Loin de la déferlante consensuelle qui a submergé les médias après le 11 Septembre, Chomsky démonte le système de propagande mis en oeuvre par les autorités américaines et les médias, notamment à travers l’emploi d’une terminologie très précise. Il questionne par exemple le sens de la formule « guerre contre le terrorisme » en rappelant qu’aucune puissance occidentale ne peut respecter sa propre définition officielle du terme « terrorisme »: les États-Unis ne sont-ils pas le seul pays à avoir été condamné pour « usage illégal de la force » contre le Nicaragua par la Cour internationale de justice de La Haye (1986)?

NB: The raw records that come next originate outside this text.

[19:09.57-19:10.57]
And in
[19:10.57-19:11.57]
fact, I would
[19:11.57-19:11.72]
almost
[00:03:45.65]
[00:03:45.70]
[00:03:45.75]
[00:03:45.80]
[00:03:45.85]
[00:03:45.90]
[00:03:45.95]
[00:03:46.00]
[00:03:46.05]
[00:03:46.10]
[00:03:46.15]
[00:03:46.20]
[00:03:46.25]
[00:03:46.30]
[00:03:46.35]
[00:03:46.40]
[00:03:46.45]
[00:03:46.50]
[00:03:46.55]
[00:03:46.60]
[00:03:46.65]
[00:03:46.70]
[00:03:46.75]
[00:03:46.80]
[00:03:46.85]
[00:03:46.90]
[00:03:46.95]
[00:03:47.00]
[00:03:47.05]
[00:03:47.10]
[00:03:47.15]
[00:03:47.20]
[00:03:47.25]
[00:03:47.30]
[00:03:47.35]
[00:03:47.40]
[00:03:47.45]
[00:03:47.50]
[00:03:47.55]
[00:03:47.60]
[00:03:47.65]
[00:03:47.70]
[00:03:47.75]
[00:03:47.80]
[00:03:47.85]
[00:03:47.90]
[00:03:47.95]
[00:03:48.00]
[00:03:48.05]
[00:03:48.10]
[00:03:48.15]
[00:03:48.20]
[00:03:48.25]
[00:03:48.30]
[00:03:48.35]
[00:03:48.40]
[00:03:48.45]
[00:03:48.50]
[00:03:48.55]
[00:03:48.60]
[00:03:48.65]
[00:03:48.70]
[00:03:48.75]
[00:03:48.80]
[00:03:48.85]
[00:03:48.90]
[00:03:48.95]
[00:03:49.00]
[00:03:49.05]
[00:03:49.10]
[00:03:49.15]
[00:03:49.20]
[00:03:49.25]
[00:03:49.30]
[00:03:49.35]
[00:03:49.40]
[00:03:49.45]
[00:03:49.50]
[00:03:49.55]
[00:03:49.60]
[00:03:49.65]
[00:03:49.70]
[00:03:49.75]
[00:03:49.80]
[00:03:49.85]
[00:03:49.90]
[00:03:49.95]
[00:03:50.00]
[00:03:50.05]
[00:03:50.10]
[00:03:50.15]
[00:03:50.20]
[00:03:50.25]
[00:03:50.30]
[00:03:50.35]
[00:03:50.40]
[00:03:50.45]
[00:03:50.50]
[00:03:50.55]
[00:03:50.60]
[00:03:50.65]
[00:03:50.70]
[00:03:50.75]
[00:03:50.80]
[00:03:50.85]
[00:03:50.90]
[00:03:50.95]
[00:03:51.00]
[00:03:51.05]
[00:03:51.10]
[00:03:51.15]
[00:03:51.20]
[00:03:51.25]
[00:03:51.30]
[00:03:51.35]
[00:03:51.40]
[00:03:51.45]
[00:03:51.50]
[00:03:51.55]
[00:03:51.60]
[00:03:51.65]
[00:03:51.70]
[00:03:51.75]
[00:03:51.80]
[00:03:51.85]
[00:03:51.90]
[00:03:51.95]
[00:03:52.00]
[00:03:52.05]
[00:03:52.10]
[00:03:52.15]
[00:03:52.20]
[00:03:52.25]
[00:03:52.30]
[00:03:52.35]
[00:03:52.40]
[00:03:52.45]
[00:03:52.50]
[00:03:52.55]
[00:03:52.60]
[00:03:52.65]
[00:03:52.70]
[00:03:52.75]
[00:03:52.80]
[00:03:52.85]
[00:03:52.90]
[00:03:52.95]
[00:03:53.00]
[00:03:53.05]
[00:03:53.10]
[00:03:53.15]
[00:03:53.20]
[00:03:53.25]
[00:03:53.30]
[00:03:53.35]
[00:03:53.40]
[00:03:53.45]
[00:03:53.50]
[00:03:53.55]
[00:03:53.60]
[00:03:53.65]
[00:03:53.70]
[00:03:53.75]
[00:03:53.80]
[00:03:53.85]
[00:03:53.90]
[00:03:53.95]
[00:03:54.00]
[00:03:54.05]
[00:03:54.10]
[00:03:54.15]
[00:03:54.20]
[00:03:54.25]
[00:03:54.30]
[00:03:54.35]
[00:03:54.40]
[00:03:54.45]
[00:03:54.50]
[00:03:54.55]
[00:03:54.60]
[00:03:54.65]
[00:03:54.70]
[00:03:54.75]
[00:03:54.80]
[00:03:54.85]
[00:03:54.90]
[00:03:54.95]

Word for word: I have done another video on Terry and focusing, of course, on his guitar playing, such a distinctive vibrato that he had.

Par conséquent, le seul pays dont le terrorisme a été établi à l’aide de preuves?
En matière de justice internationale, la règle semble donc découler de la formule « deux poids, deux mesures » ou encore d’un « faites ce que je dis, pas ce que je fais » comme l’ont confirmé les bombardements américains de l’usine de produits pharmaceutiques de Al-Shifa au Soudan en 1998. L’enquête demandée par les autorités soudanaises aux Nations Unies afin d’établir les responsabilités est à ce jour toujours bloquée par Washington… Également interrogé sur la notion de « choc des civilisations », Chomsky la réfute en dévoilant les dessous de quelques affaires juteuses entre le monde arabe (notamment l’Arabie Saoudite) et les États-Unis. Dès lors, cette notion dont on nous a tant rebattu les oreilles se voit réduite à une coquille vide. (…) L’Amérique ne parle pas toujours d’une seule voix. Il est bon, aujourd’hui plus que jamais, de le rappeler.